- Principles of General Ecology
University of California, Los Angeles, 520 Portola Plaza, Los Angeles, CA 90095
The term ecology (Ökologie in German) was coined in 1866 by the German scientist Ernst Haeckel (1834–1919) from two Greek words oikos, which means house, or more generally, habitat or place of living and logos, which was used in ancient Greece denoting such concepts as order, meaning, foundation or mind (Odum, 2004). Haeckel’s initiative instigated an approach, where European botanists investigated plant communities related to definite territories and their interdependencies, giving rise to the science of ecology, which was dealing not only with plants but also with other living beings.
In the contemporary science, ecology is a holistic study of living systems in relation to their environment by explicating patterns of, processes in and relationships between these systems.
At the same time, ecology as a whole contains such subdisciplines as plant ecology and animal ecology.
Plant ecology studies the distribution and abundance of plants, the effects of environmental factors upon the abundance of plants, and the interactions among and between plants and other organisms (Weaver and Clements, 1938).

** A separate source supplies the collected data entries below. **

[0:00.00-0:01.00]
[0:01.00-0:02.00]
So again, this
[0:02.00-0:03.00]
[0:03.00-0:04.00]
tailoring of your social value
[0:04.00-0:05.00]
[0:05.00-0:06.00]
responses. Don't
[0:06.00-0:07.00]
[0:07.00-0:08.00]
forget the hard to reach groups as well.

Animal ecology is the scientific study of animals and how they related to and interact with each other, as well as with their environment, determining the distribution and abundance of organisms.

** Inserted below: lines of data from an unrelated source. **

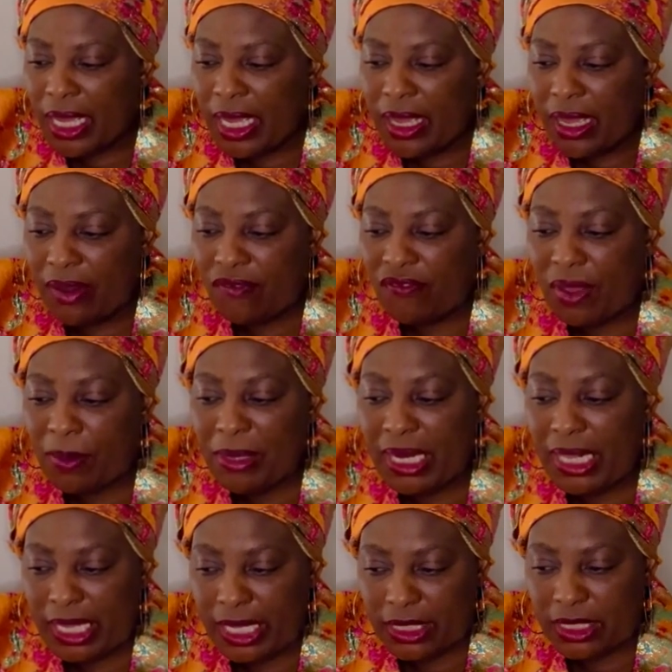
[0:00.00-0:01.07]

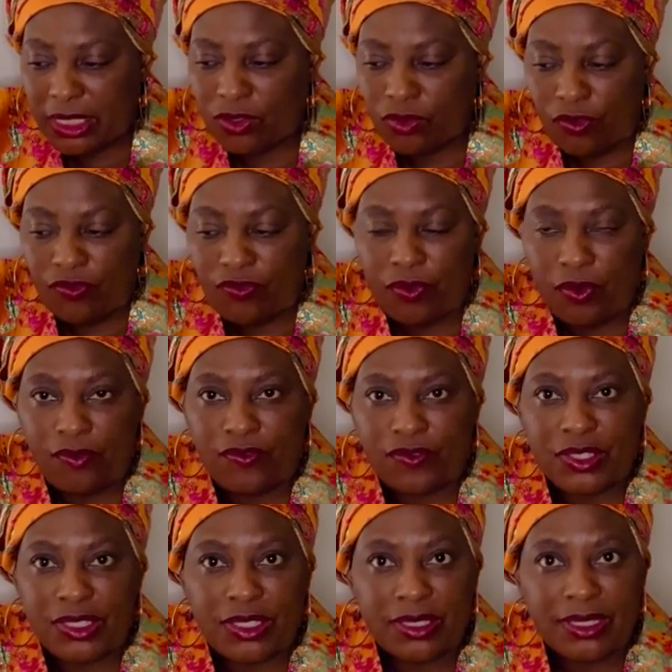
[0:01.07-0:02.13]
Family history of
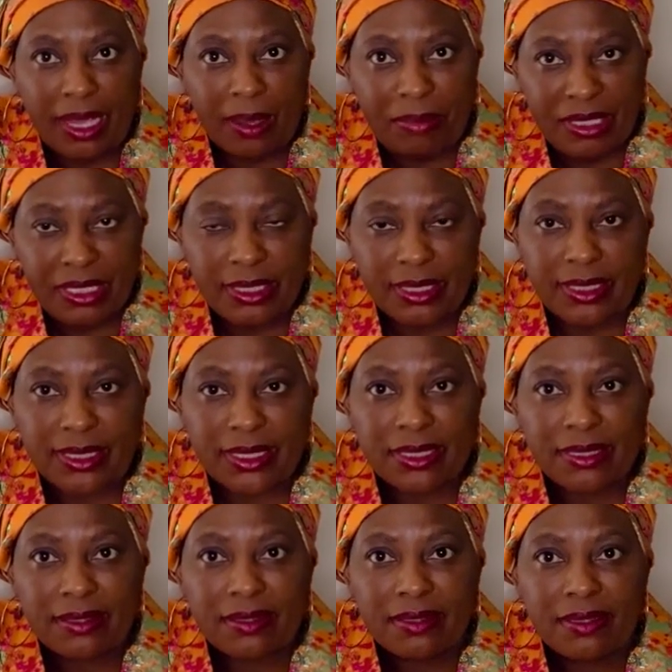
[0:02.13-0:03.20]
diabetes
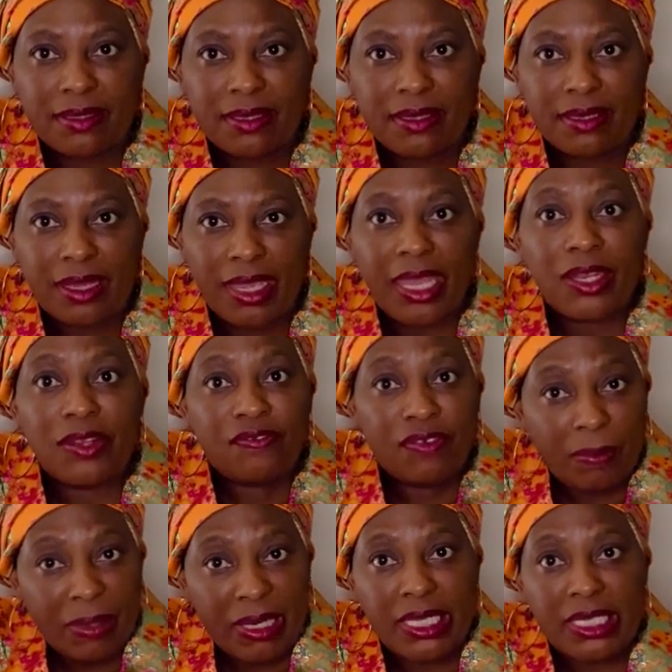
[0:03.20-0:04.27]
and
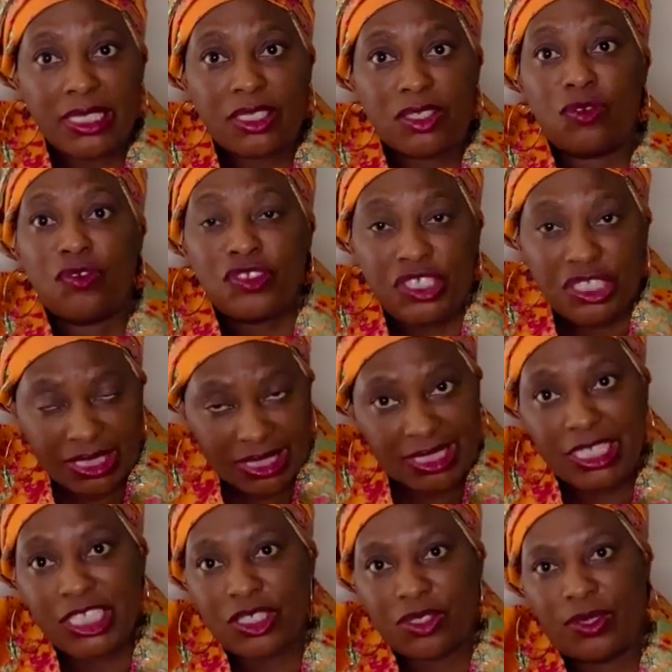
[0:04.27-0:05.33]
family history of
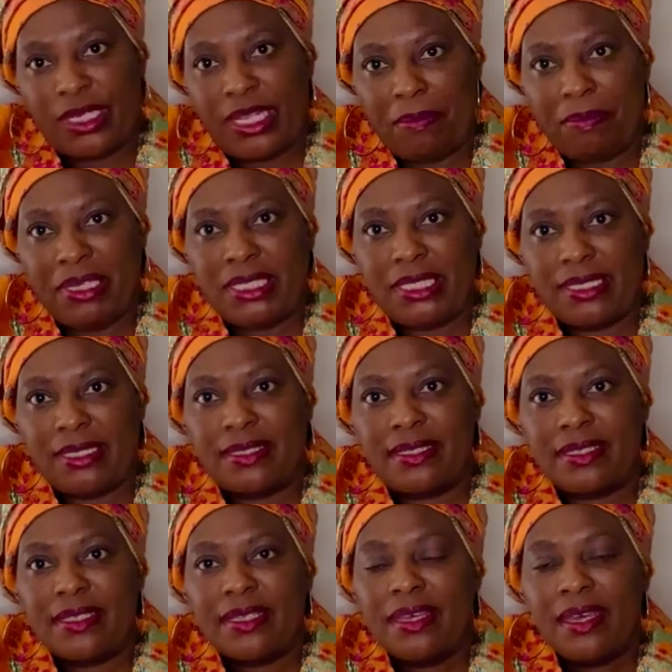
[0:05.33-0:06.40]
gestational
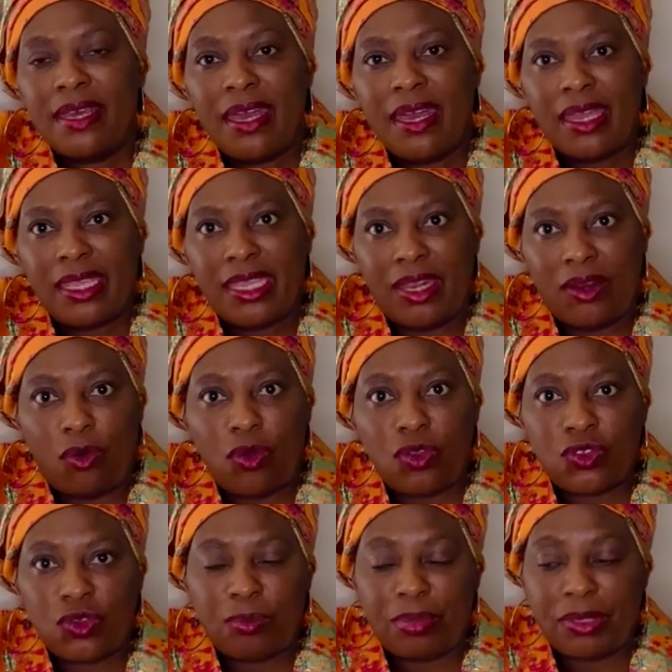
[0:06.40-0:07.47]
diabetes can
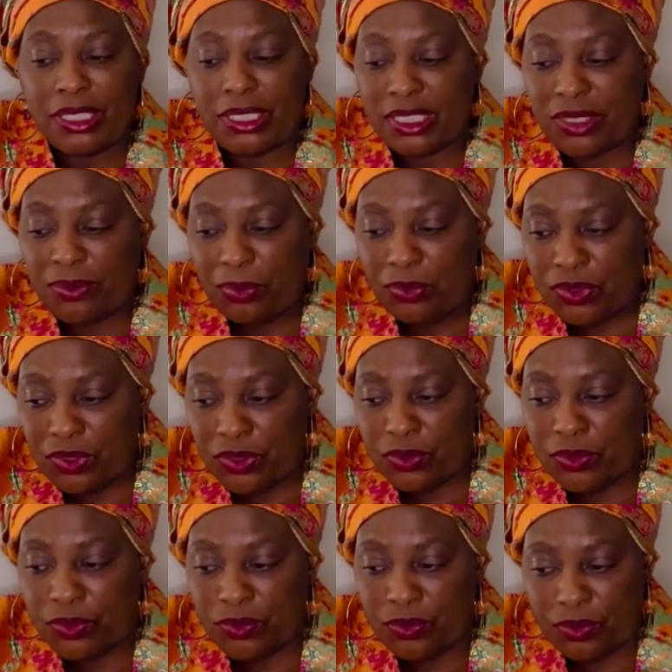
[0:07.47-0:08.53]
also predispose
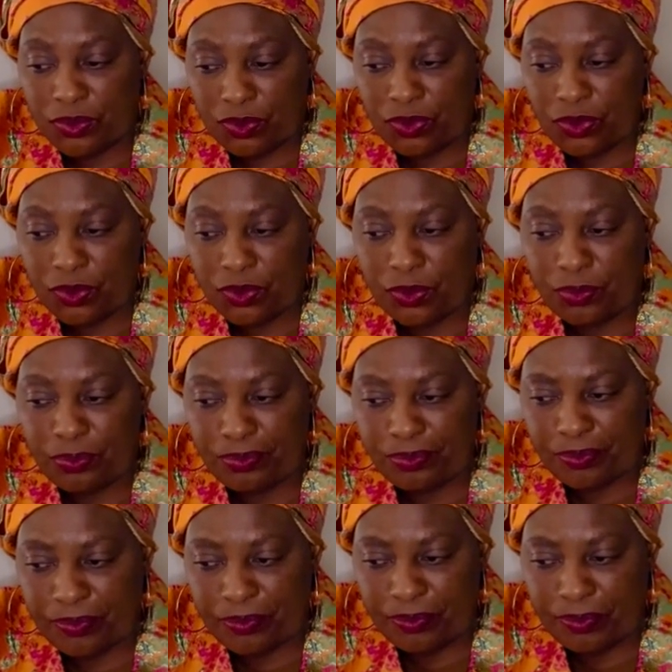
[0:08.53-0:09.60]
you
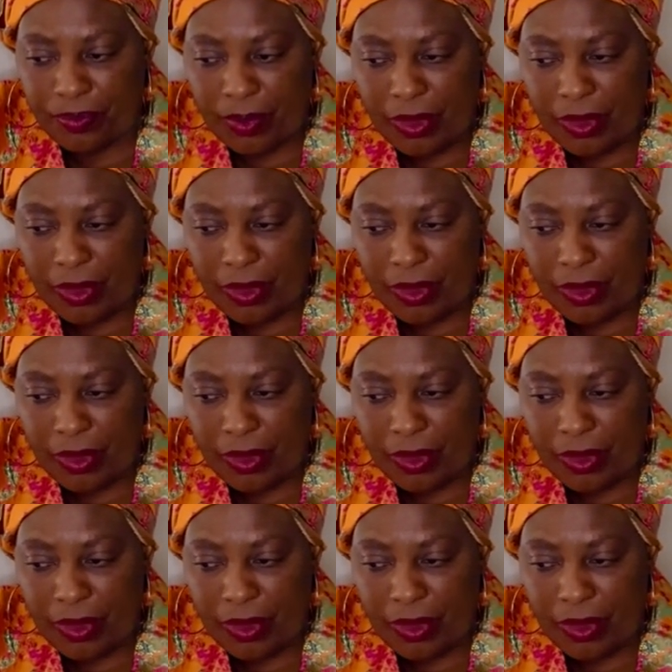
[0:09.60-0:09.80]
to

Together these two areas form natural ecology, whereas researchers also created other ecological fields. One of them is human ecology, which is an interdisciplinary and transdisciplinary study of the relationships between humans and their natural, social, and technological environments involving a variety of disciplines: geography, sociology, psychology, anthropology, zoology, epidemiology, public health, home economics, and natural ecology, among others (Young, 1974).
While ecology has traditionally dealt only with natural systems, the new field of industrial ecology studies industrial products as part of larger systems and processes including industrial behavior and biogeochemical cycles as a part of a system and aiming at reduction of the environmental impacts of production, consumption, and disposal.
Chinese scientist Yixin Zhong initiated information ecology (Zhong, 1988; 2017). This discipline is essentially important for information studies as a holistic approach to the existence and functioning of information processing systems, as well as for better understanding of information processes in all spheres of reality. If ecology of plants studies structures and processes in systems of plants, information ecology studies structures and processes in organizations of information processing systems and formations.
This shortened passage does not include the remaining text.